* ABOUT THIS EXERCISE: Exclude the pictures. Transcribe exactly, and only, the lines from the one holding "(0.00 s to 1.00 s)" to the end of the material below.

* INPUT DATA:

== Segment start ==

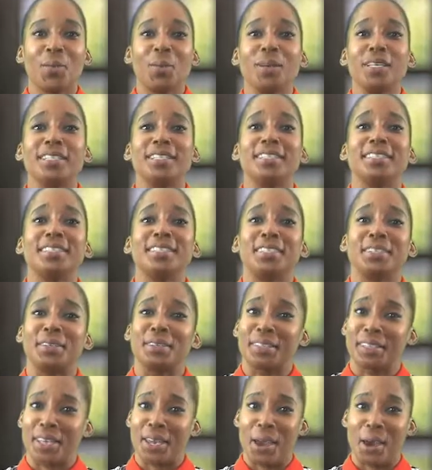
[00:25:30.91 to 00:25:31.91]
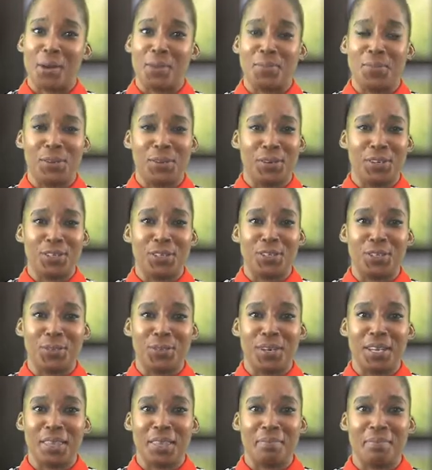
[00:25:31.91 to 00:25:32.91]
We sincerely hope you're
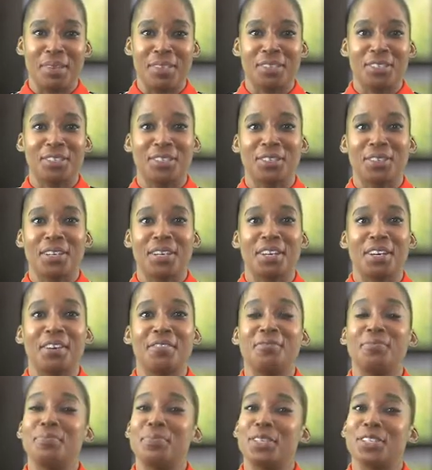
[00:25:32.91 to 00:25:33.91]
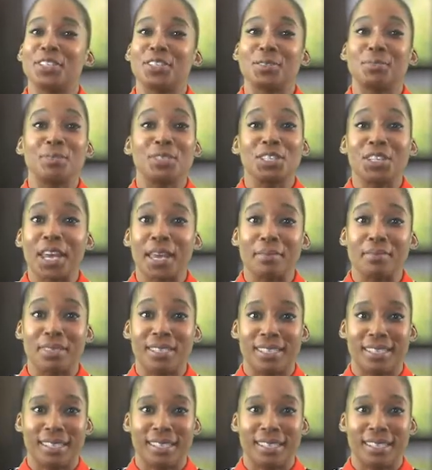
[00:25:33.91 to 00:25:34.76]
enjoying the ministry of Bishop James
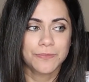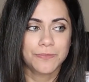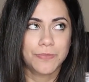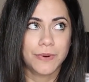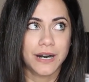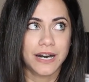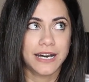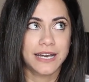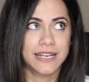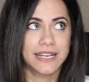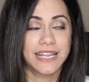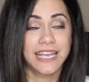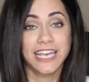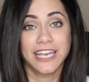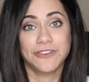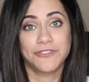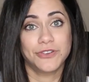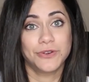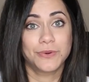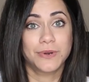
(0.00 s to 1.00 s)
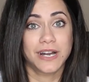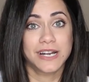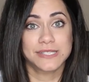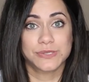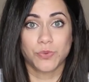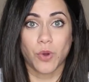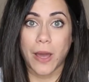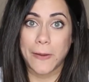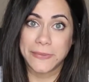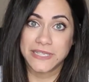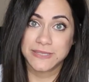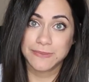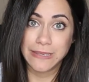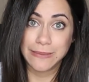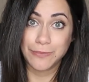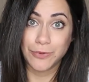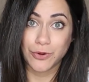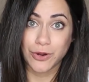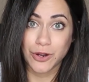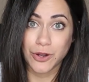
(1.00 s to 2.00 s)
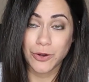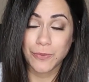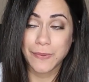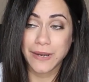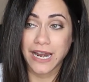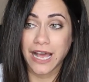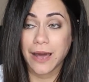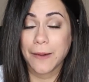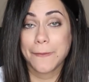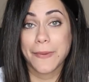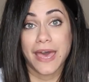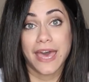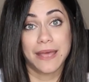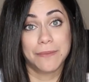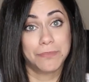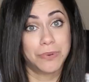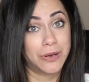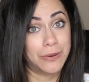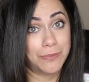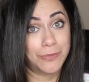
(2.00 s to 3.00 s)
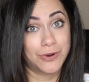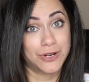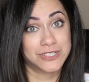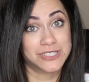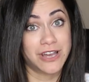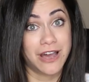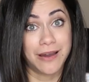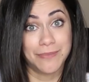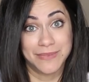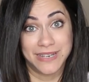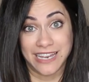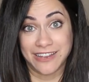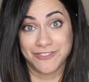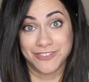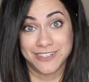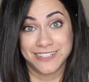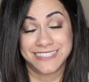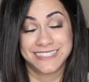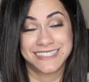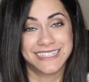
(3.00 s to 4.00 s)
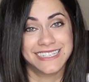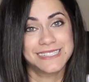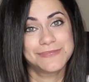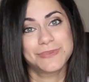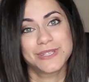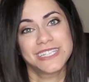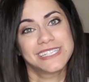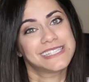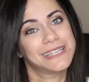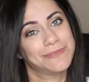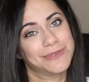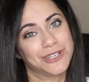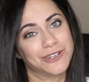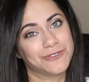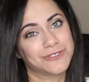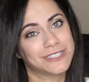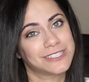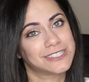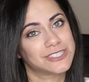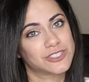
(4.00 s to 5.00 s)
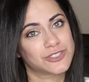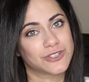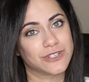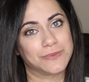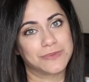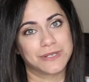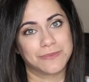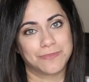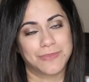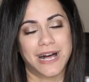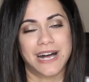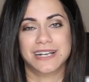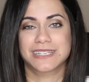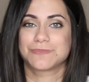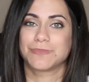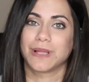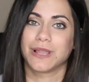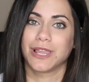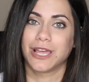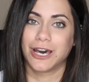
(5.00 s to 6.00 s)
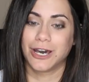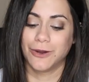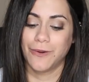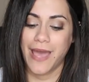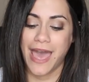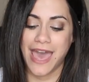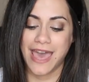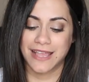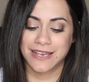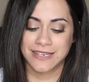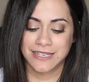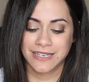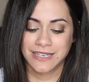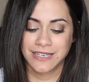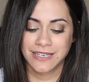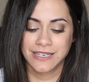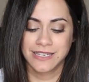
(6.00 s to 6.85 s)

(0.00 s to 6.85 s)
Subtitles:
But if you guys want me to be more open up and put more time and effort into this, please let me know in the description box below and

== Segment end ==

* SOLUTION FOR THIS PROBLEM:
(0.00 s to 1.00 s)
(1.00 s to 2.00 s)
(2.00 s to 3.00 s)
(3.00 s to 4.00 s)
(4.00 s to 5.00 s)
(5.00 s to 6.00 s)
(6.00 s to 6.85 s)

(0.00 s to 6.85 s)
Subtitles:
But if you guys want me to be more open up and put more time and effort into this, please let me know in the description box below and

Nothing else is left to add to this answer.